Там ее уже ждет слуга, который ведет ее обратно по тенистым дорожкам Уайтхолла, далее через сад; и выводит на улицу, где ждет экипаж — на этот раз сияющая черным лаком, вычурной формы и отделанная золотом личная карета лорда Арлингтона. Лошади с места берут в карьер, и только теперь Анна ощущает благотворное действие макового сиропа. Карета подскакивает на каждой рытвине, на каждом ухабе, ее качает, бросает из стороны в сторону, но она почти ничего не замечает. Боль остается с ней, но она ушла куда-то далеко, притаилась и сжалась.
Она отводит взгляд от окошка и смотрит на слугу Арлингтона, ее непрошеного компаньона. Как его зовут? Ах да, он же представился ей. «Джереми, — сказал он, — Джереми Мейтленд, к вашим услугам». Она уже поняла, что он не из давешних головорезов: юный и стройный, черты лица довольно изящны, правда общую картину нарушает глубокая рубленая рана через всю левую руку. Интересно, где он ее получил. Плохо только, что перевязка сделана неумело: насквозь пропитанный кровью бинт ослаб и разлохматился.

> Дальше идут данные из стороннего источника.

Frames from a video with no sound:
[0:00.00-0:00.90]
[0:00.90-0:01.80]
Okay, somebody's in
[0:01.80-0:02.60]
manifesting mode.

— Вы показывали руку врачу? — спрашивает Анна.
— Эту, что ли? — Он поднимает руку и смотрит на нее, будто видит ее впервые, — A-а, пустяк, просто царапина.

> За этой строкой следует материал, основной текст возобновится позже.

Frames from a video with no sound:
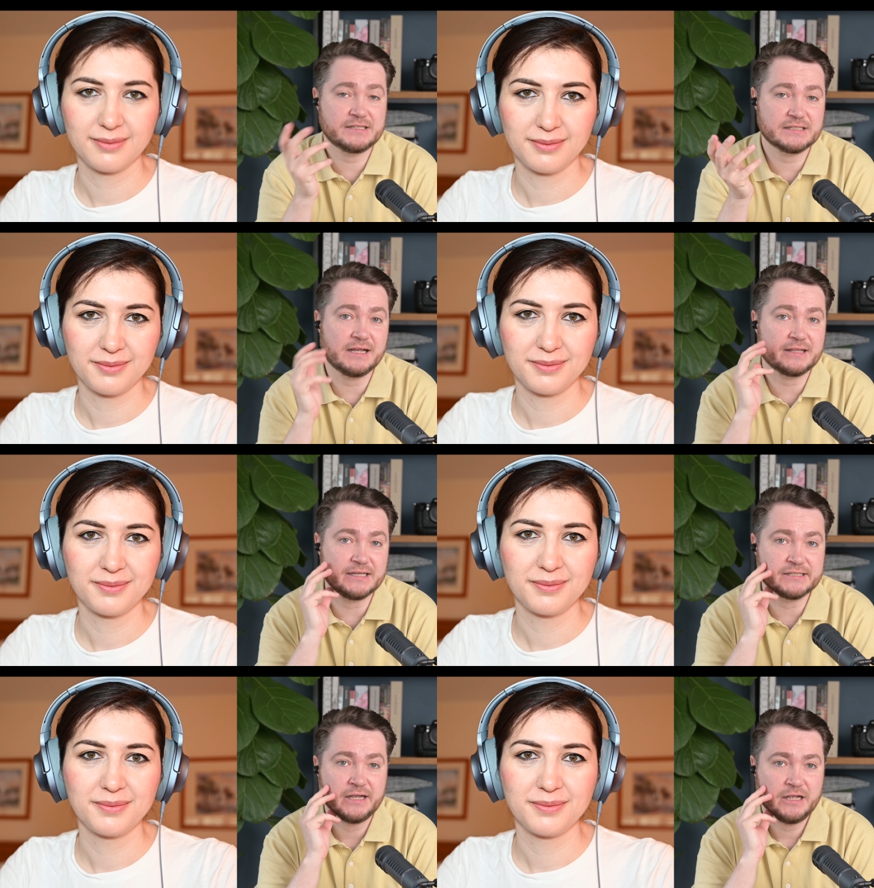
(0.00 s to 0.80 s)
Speaker 1: lenses like
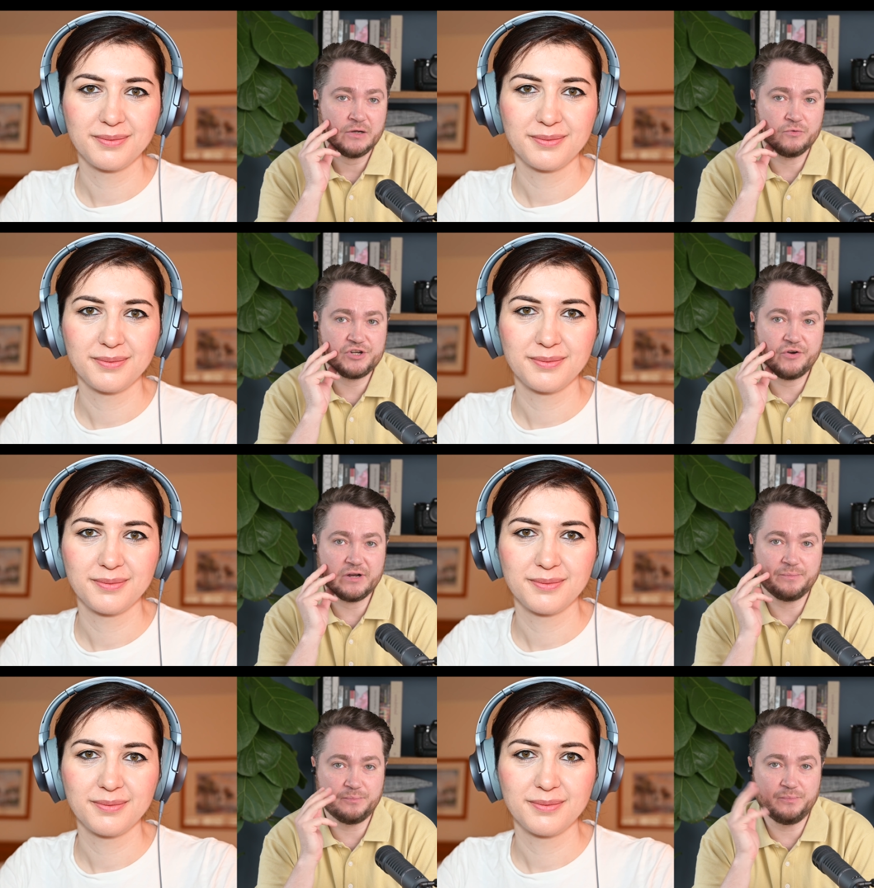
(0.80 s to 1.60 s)
this would
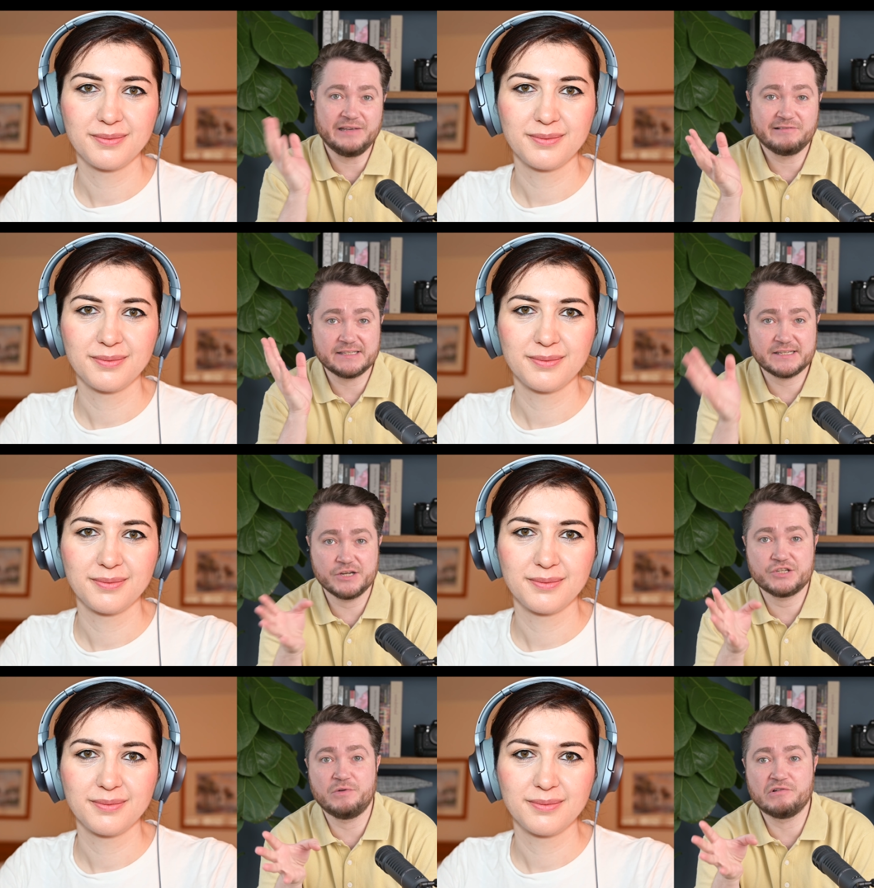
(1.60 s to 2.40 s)
generally build in
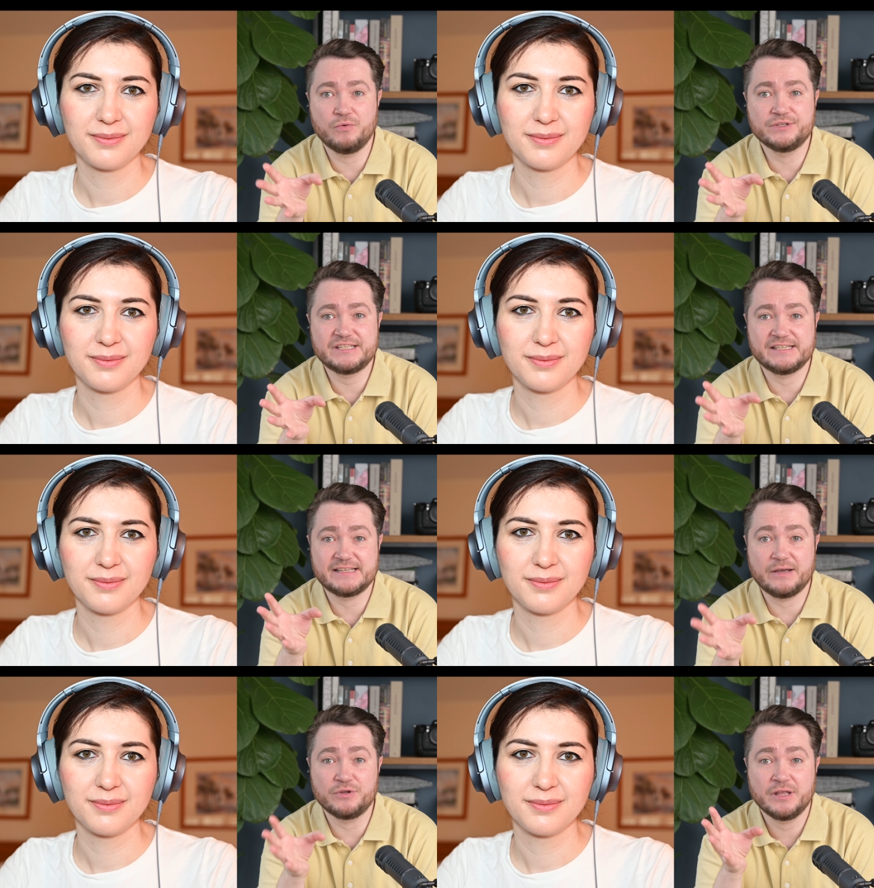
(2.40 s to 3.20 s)
such small
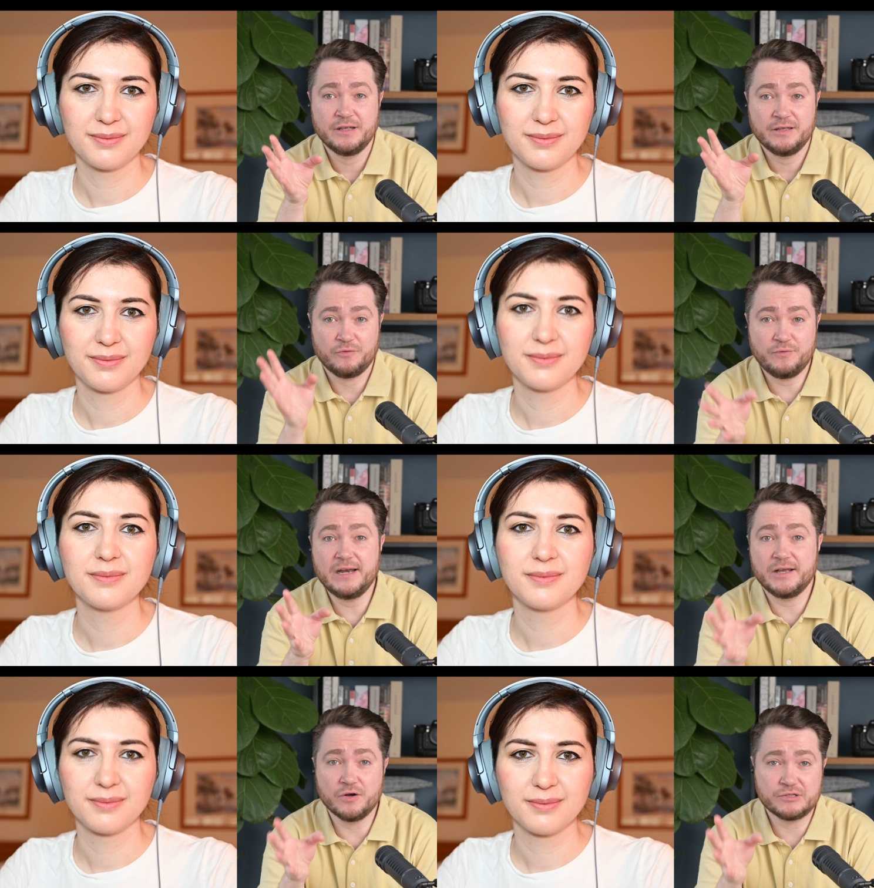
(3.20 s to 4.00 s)
quantities they would
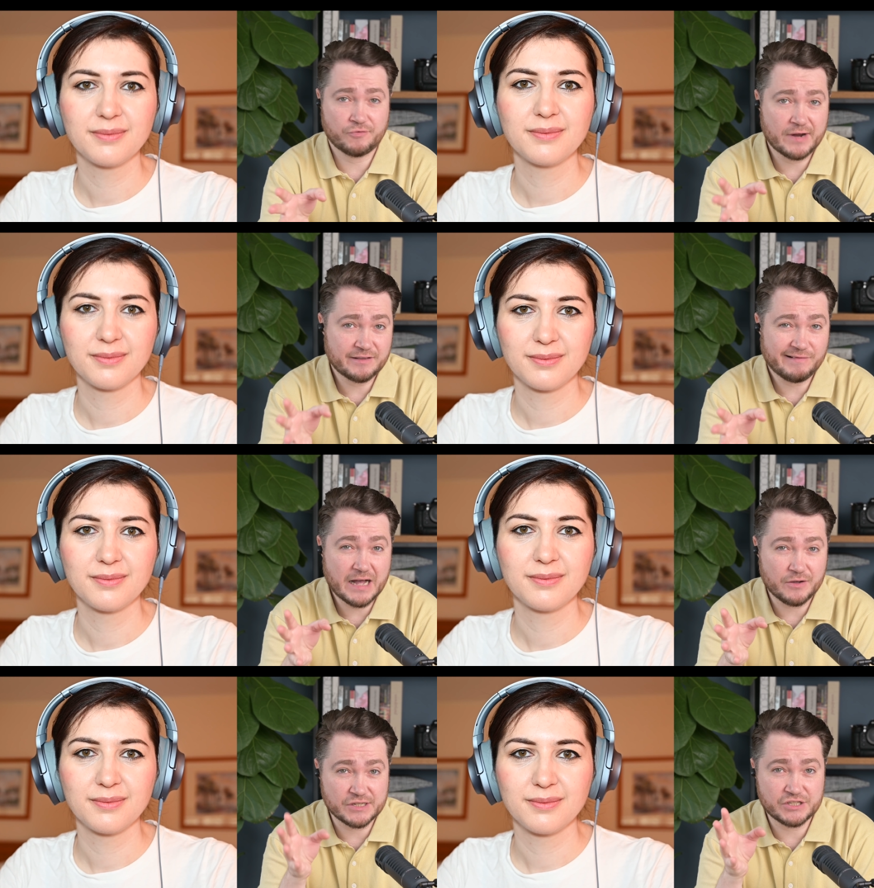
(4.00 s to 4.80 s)
really go to rental
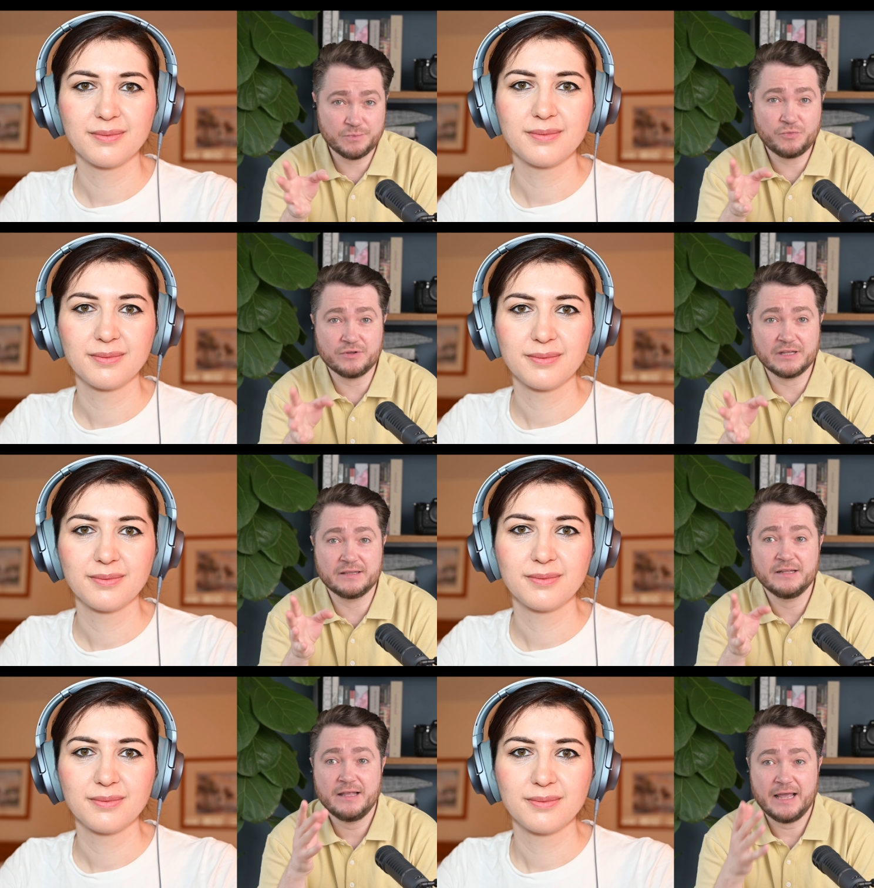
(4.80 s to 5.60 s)
houses more
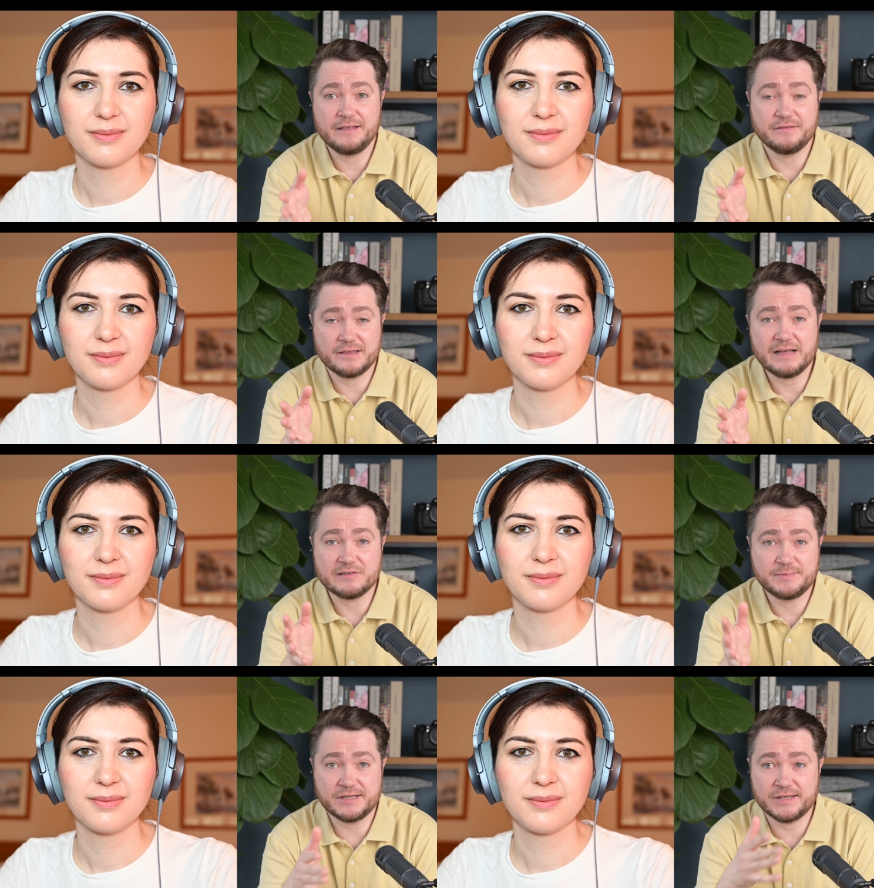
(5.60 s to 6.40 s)
than anything
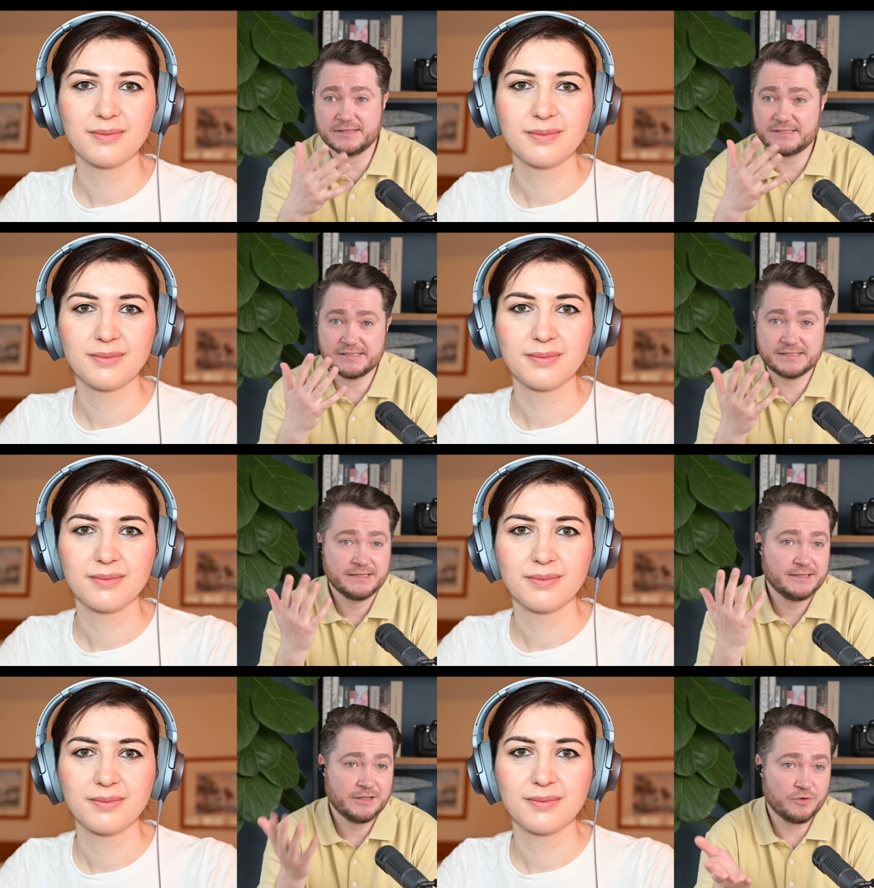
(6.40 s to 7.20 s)
else because
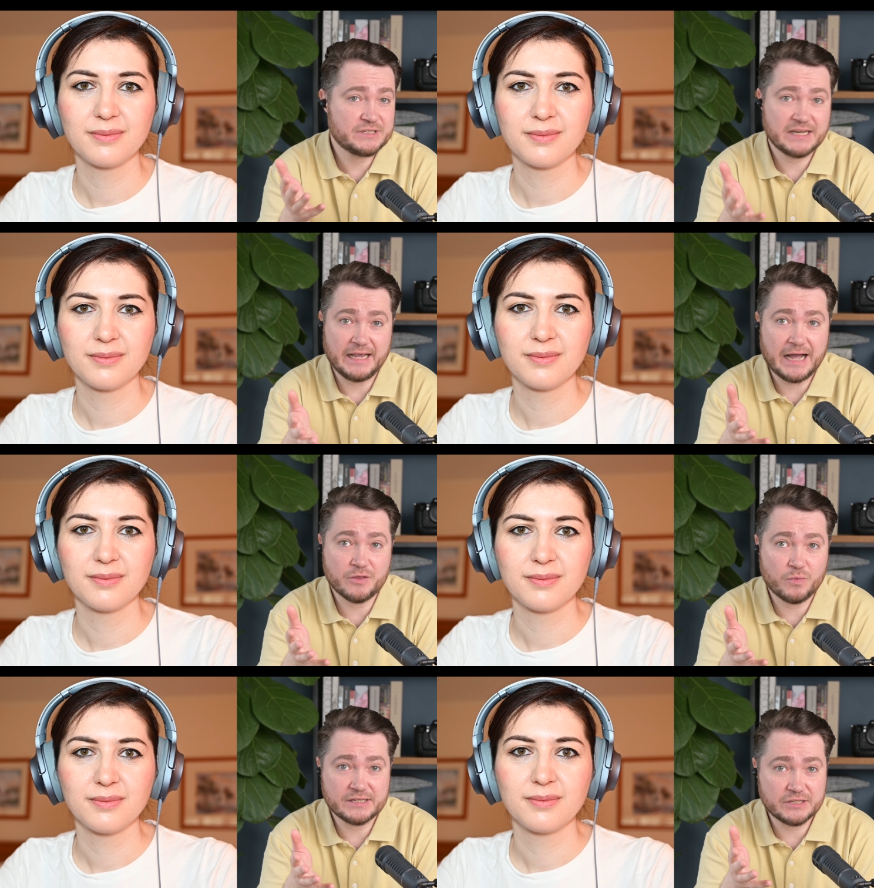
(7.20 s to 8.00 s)
Obviously,
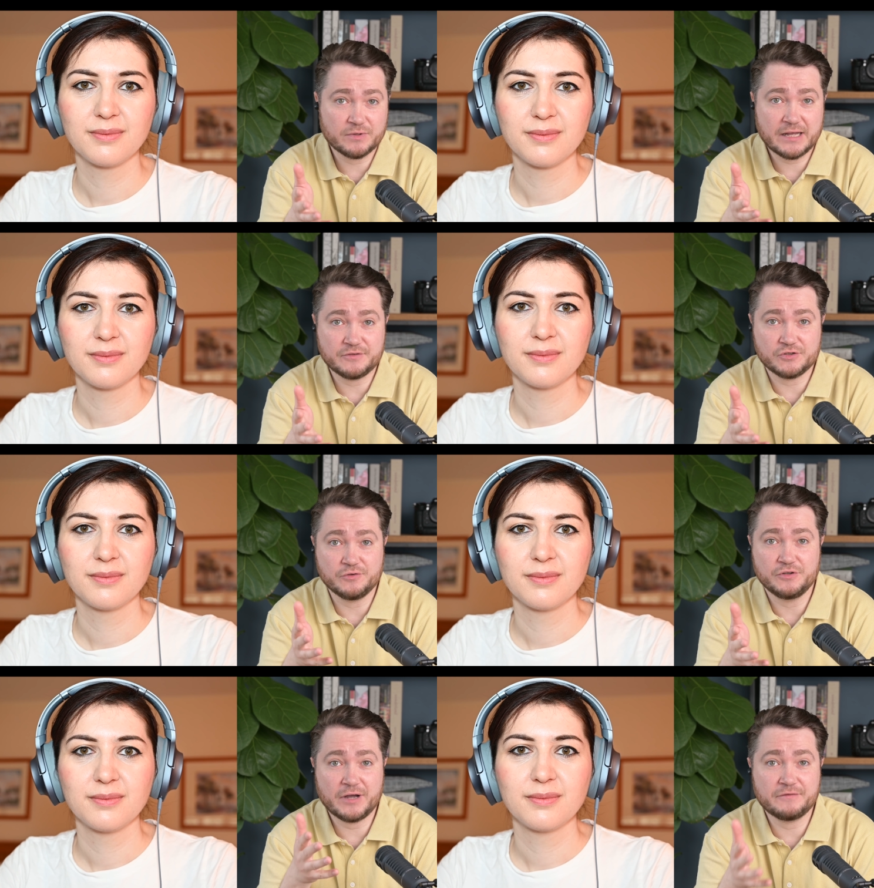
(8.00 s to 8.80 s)
otherwise it will have
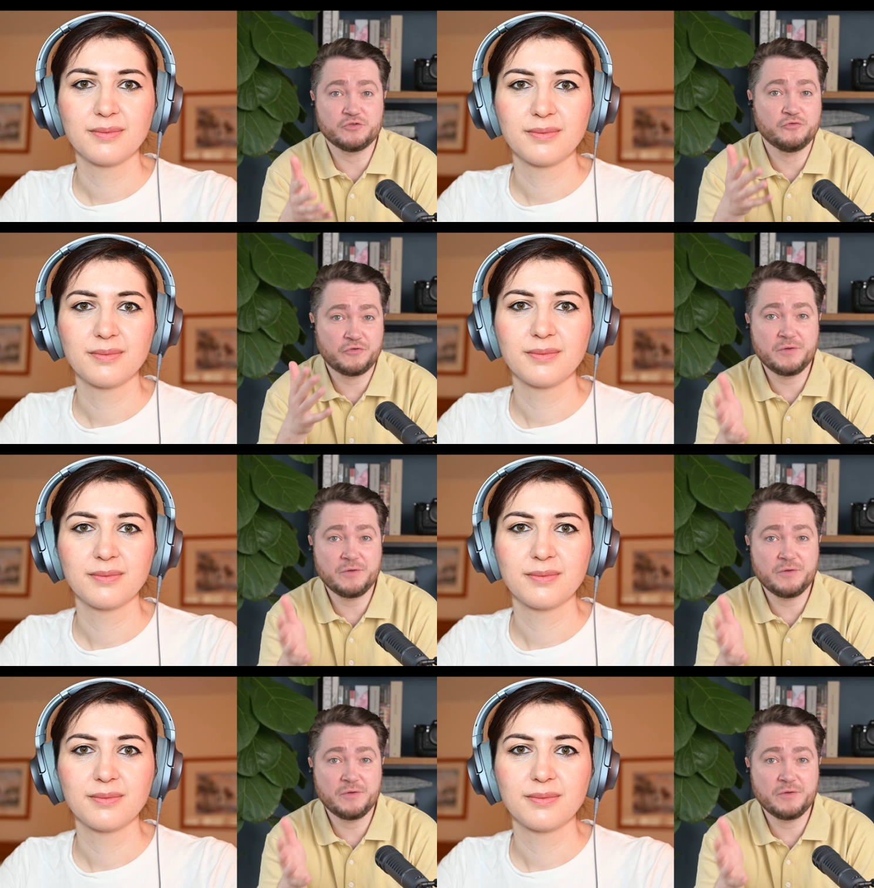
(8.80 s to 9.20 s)
to you have to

— И от царапины можно умереть.
Карета снова подскакивает, и капюшон соскальзывает ей на плечи.
— Только не я.
Тут он спохватывается, словно испугавшись, как бы она не подумала, что он разговаривает с ней грубо.
— Я не люблю обращаться к врачам, — добавляет он. — От них больше вреда, чем пользы.
— Увы, к сожалению, вы правы, это часто бывает. Ars longa, vita brevis, — говорит она, но потом вспоминает, что Мейтленд слуга, а слуг не обучают латыни, — «Искусство исцеления длится долго, а жизнь коротка», — переводит она изречение Гиппократа — Я, конечно, не постигла его в совершенстве, но в вашем случае, если хотите, могу помочь.
— Вы что, врач? — недоверчиво спрашивает он; видно, что, вопреки заявленной нелюбви к докторам, он удивлен.
Заметив это, ей даже хочется немного порисоваться перед ним, блеснуть своими познаниями, но, вспомнив о строгом требовании Арлингтона держать язык за зубами, берет себя в руки.
— Не то чтобы врач, но кое-что в медицине понимаю, — осторожно отвечает она, — а лекарства у меня с собой, вот здесь, в чемоданчике.
Карета снова подпрыгивает, и пузырьки в аптечке дружно звенят, словно подтверждая ее слова.
— Ну, посмотрим.
Он протягивает ей раненую руку. Она берет ее и осторожно разматывает окровавленную повязку. Рана совсем свежая, он получил ее самое большее несколько часов назад. Рука на удивление сильная и совсем без мозолей. Она открывает бутылочку с мазью тысячелистника, прекрасное средство против ран и ожогов.
— Потерпите, немного пощиплет, — предупреждает она и накладывает мазь на рану.
К ее удивлению, он не вскрикивает, и рука его даже не дергается. Она заглядывает ему в лицо, но и оно ничего не выражает: он даже не морщится.
— А вы молодец, — говорит она, достает кусок чистой ткани и начинает перевязывать.
— Я же говорю, царапина. У меня бывало похуже. А у вас хорошо получается, — говорит он, вертя перед собой забинтованную руку, — А теперь скажите-ка, доктор, сколько вам заплатить? Сколько я вам должен за то, что вы спасли мне жизнь?
Вопросы его вполне безобидны, но в тоне Мейтленда нельзя не почувствовать некую дерзость, даже нахальство. Анна отворачивается, ей вдруг становится неловко за свое простенькое шерстяное платье, не менее простенькие полотняные нижние юбки, растрепанные волосы… она, должно быть, выглядит очень усталой. Было время, когда на эту юношескую дерзость она ответила бы улыбкой и за словом в карман не полезла бы, но теперь ей становится как-то не по себе.